L’un des principes de la permaculture est l’efficacité énergétique : obtenir le plus grand résultat pour le moindre effort.
Dès lors, pourquoi dépenser une énergie folle à monter des lasagnes ou creuser des buttes si l’on dispose déjà d’une bonne terre arable, riche et humifère ?

Vous avez un bon sol ? Arrêtez de le cacher sous des buttes !

Si votre sol est naturellement fertile, profond et bien drainé, le modifier structurellement est une perte de temps et d’énergie. Dans ce cas, les matériaux souvent utilisés pour les lasagnes (fumier, compost, feuilles mortes, tontes) seront beaucoup plus utiles en paillage de surface.
En imitant le sol forestier (litière en surface), vous nourrissez la vie du sol sans le perturber inutilement. C’est souvent bien plus efficace qu’une construction artificielle.

Mais alors, quand les buttes et lasagnes sont-elles utiles ?

Si elles ne sont pas obligatoires, ces techniques restent des outils formidables dans des contextes précis. C’est là que le design intervient pour apporter une solution à un problème spécifique.

Elles sont pertinentes notamment sur un sol très pauvre ou inexistant

Si vous jardinez sur un sol remblayé, bétonné, ou extrêmement caillouteux où rien ne pousse, la lasagne permet de créer un sol fertile ex nihilo (« sol hors-sol »). C’est une solution idéale pour démarrer rapidement une culture sans attendre des années que la roche mère se dégrade.

Sur un sol très lourd et humide (hydromorphe)

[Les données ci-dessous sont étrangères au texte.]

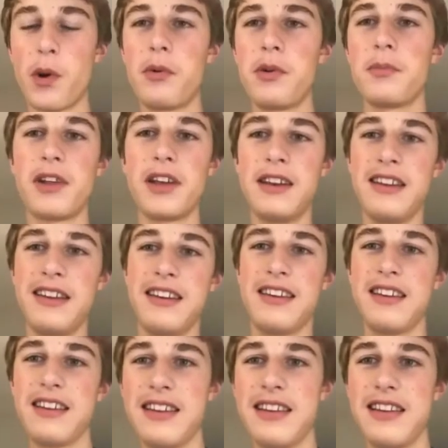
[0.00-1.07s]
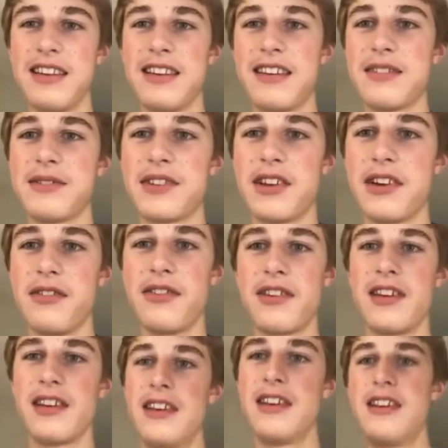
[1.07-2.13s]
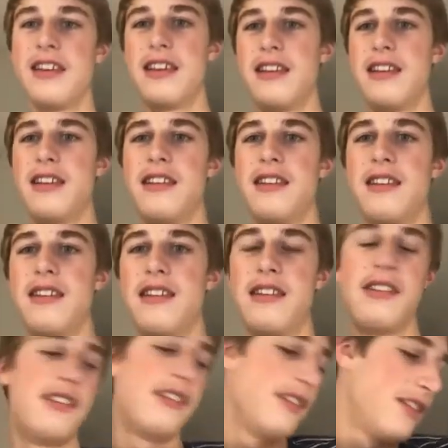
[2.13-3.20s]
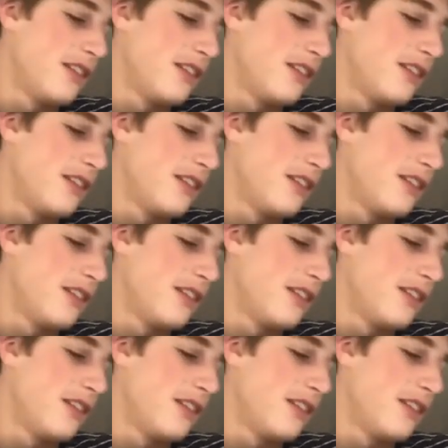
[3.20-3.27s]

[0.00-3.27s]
Played. Uh, it's tough. It's also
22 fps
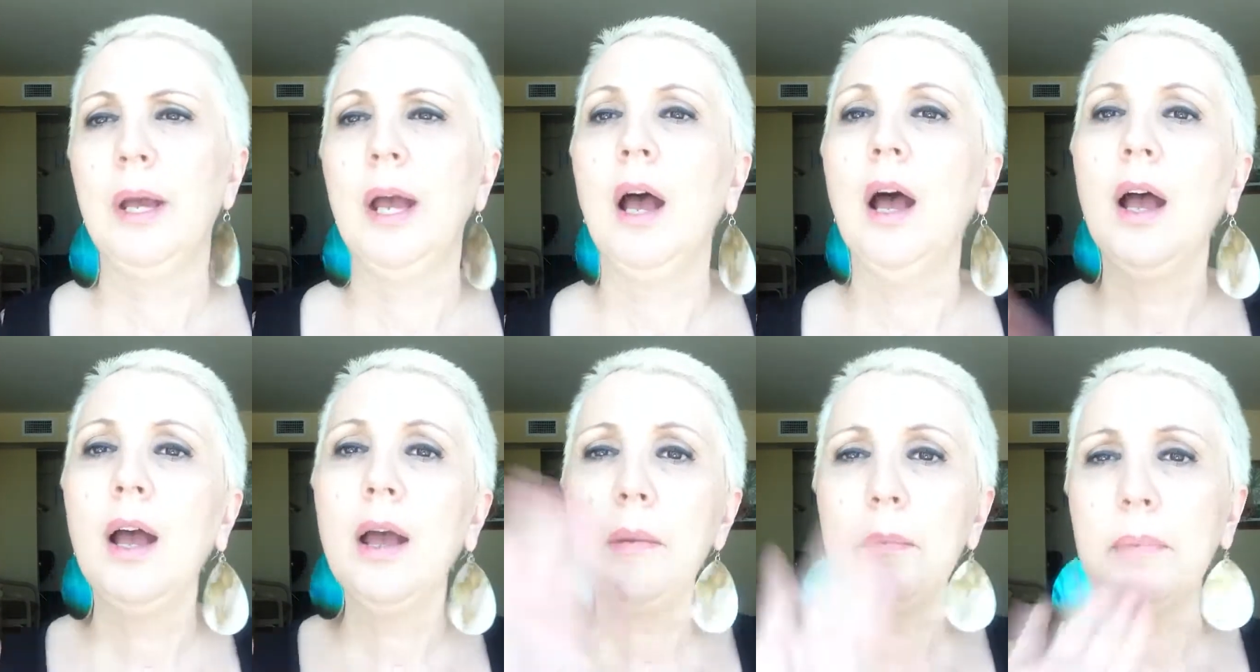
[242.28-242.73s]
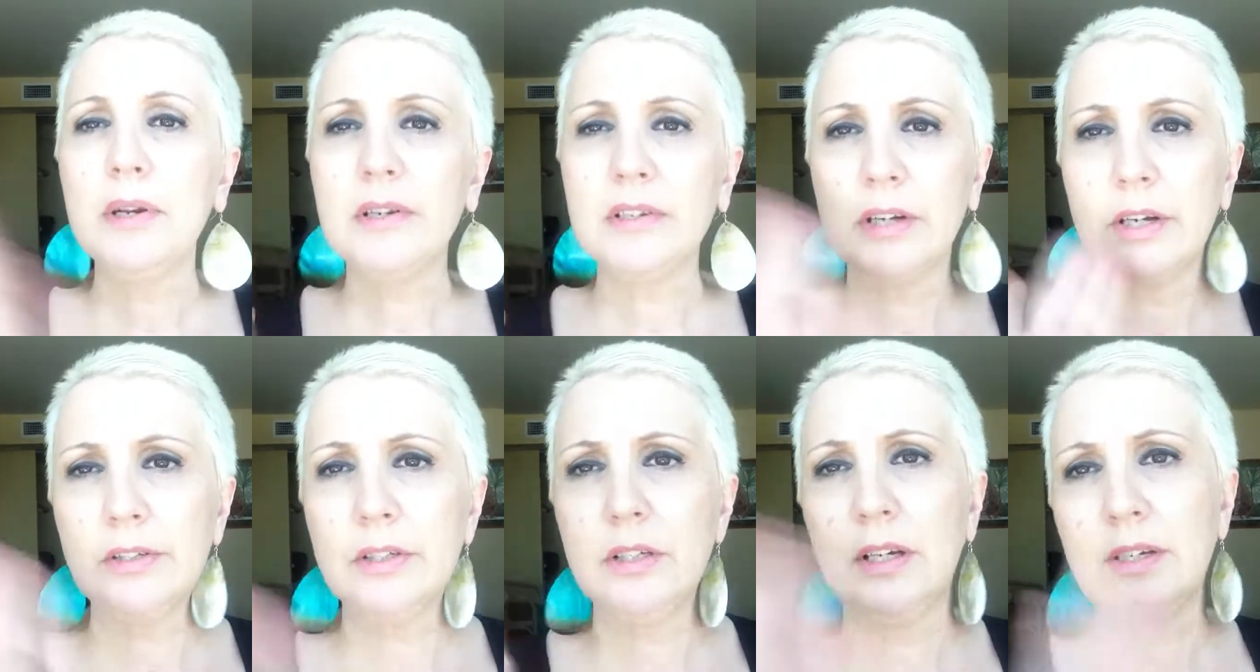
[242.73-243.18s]
But I'm going to
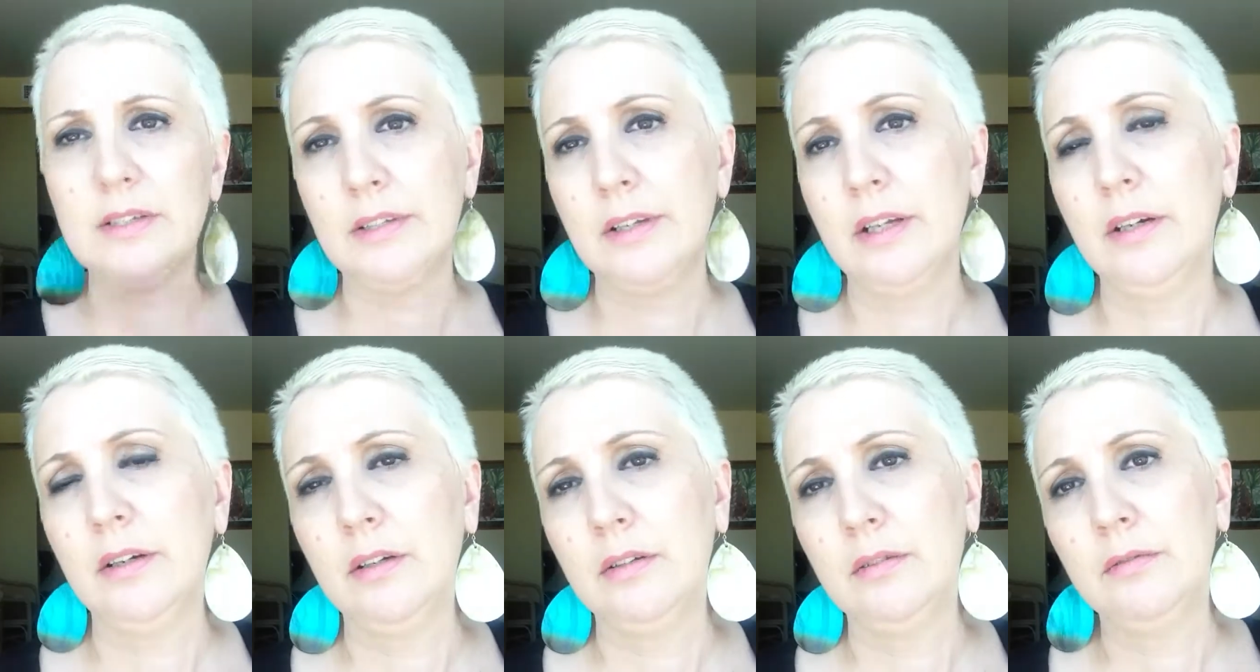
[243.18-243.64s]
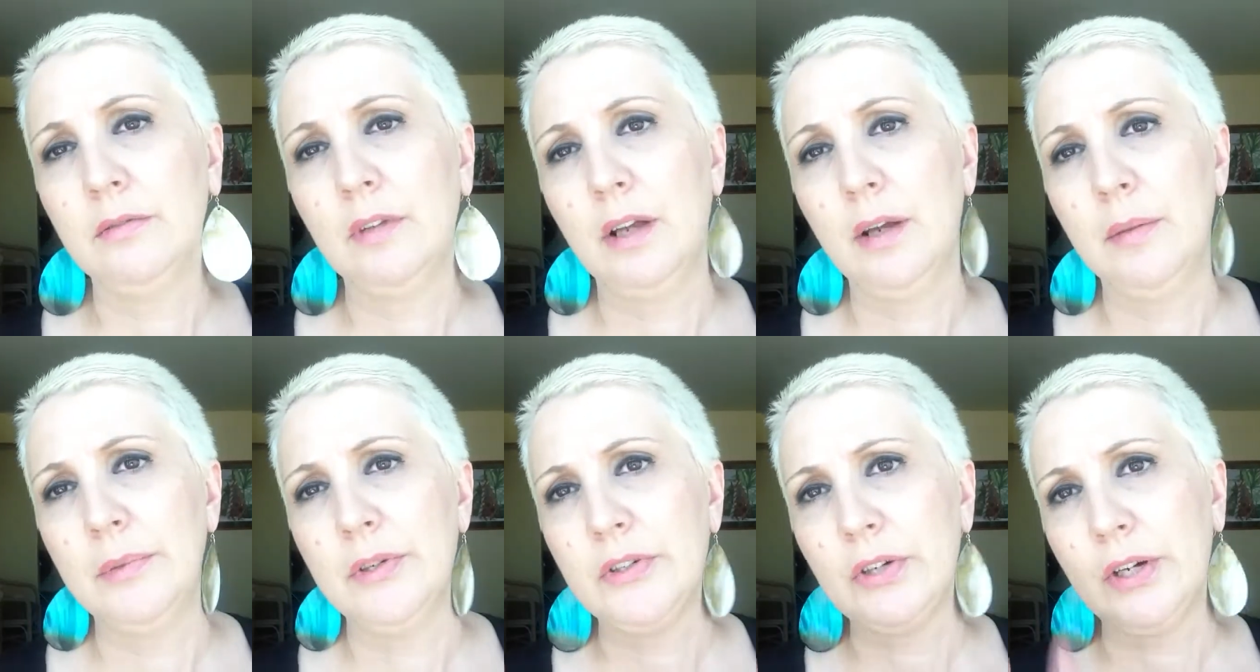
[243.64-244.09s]
talk to you guys later.
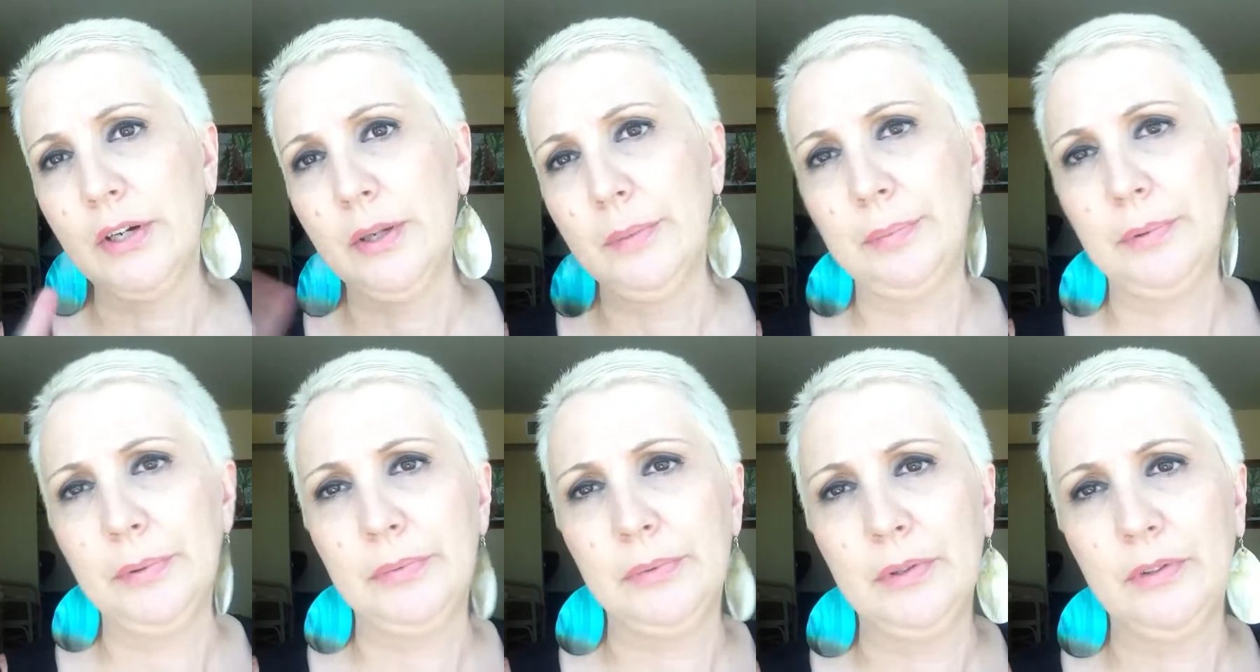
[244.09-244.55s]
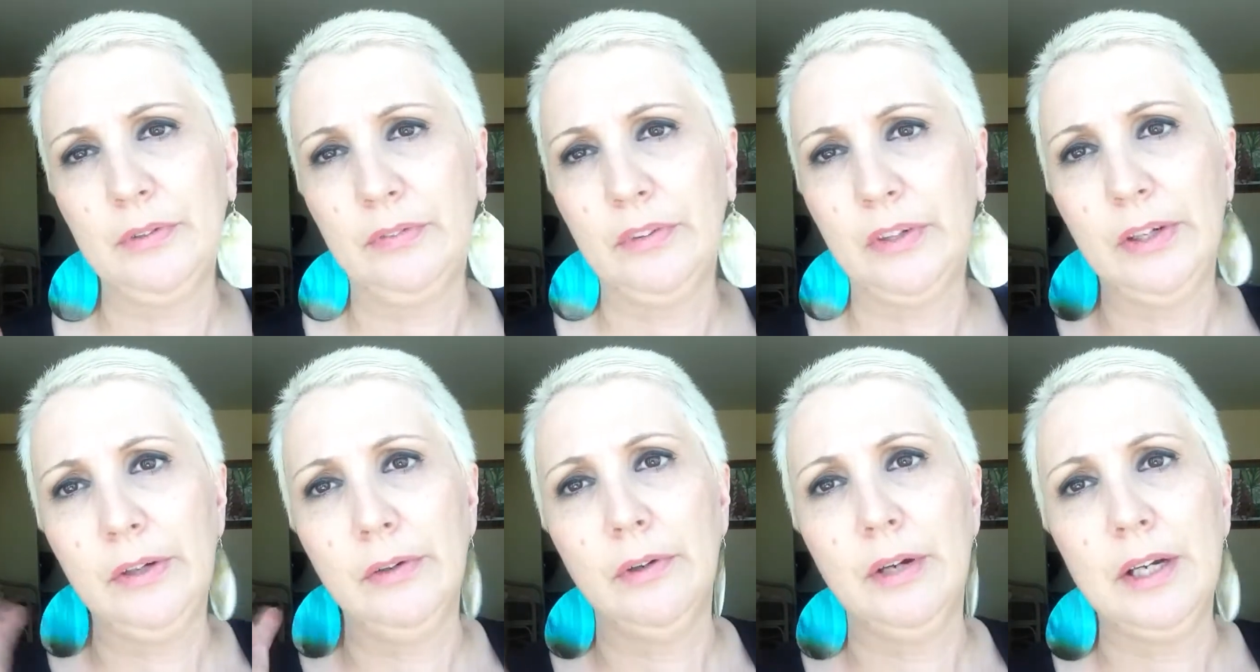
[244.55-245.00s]
I'm going to try to upload this
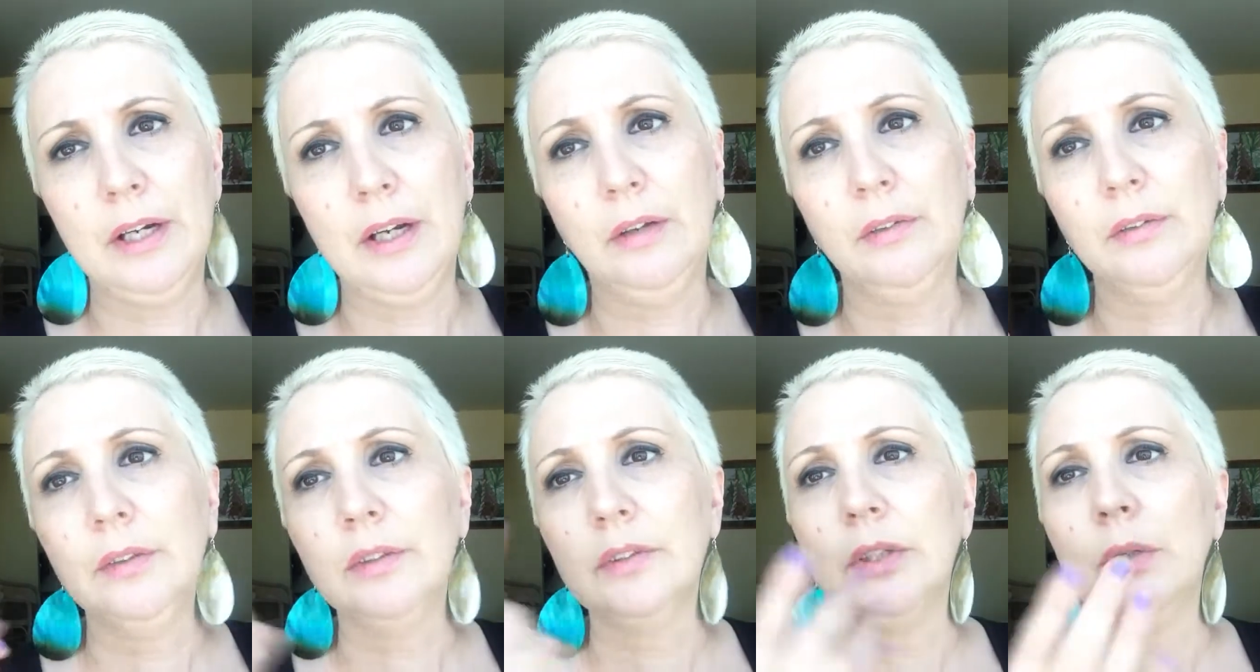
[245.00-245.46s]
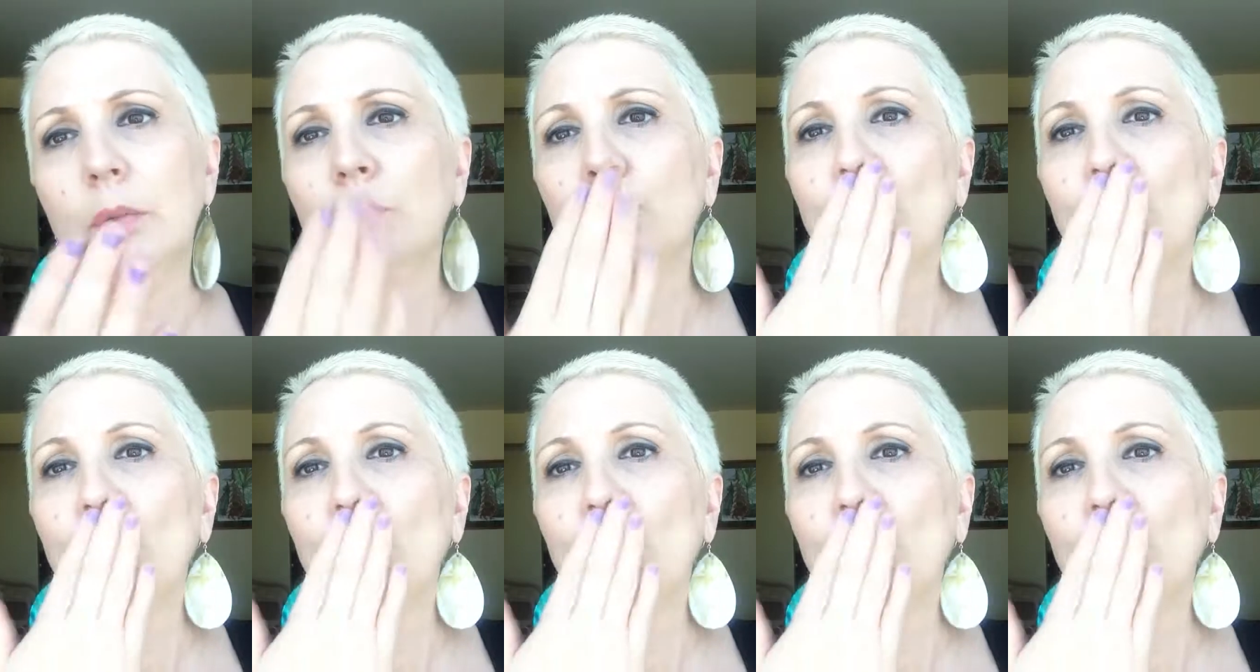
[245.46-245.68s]
video right now. So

Dans une terre argileuse qui se gorge d’eau en hiver, les racines des plantes risquent l’asphyxie (pourriture). La butte permet ici de surélever la zone de culture. Par gravité, l’eau descend, et les racines restent au sec et à l’air. C’est une technique de drainage par surélévation.

Enfin pour l’ergonomie

Pour les personnes à mobilité réduite ou âgées, surélever la zone de culture (bacs ou buttes hautes) est un choix de design social et ergonomique, permettant de jardiner sans se baisser. (Mais la bute doit être hautes)

Conclusion

La permaculture, c’est l’art de concevoir des écosystèmes humains durables. Si votre écosystème (votre jardin) a besoin d’une butte pour gérer l’eau ou créer du sol, alors faites une butte. Si votre sol est déjà magnifique, contentez-vous de le pailler et de planter.
Le jardinier permacole n’est pas celui qui fait des buttes, c’est celui qui sait pourquoi il en fait… ou pourquoi il n’en fait pas.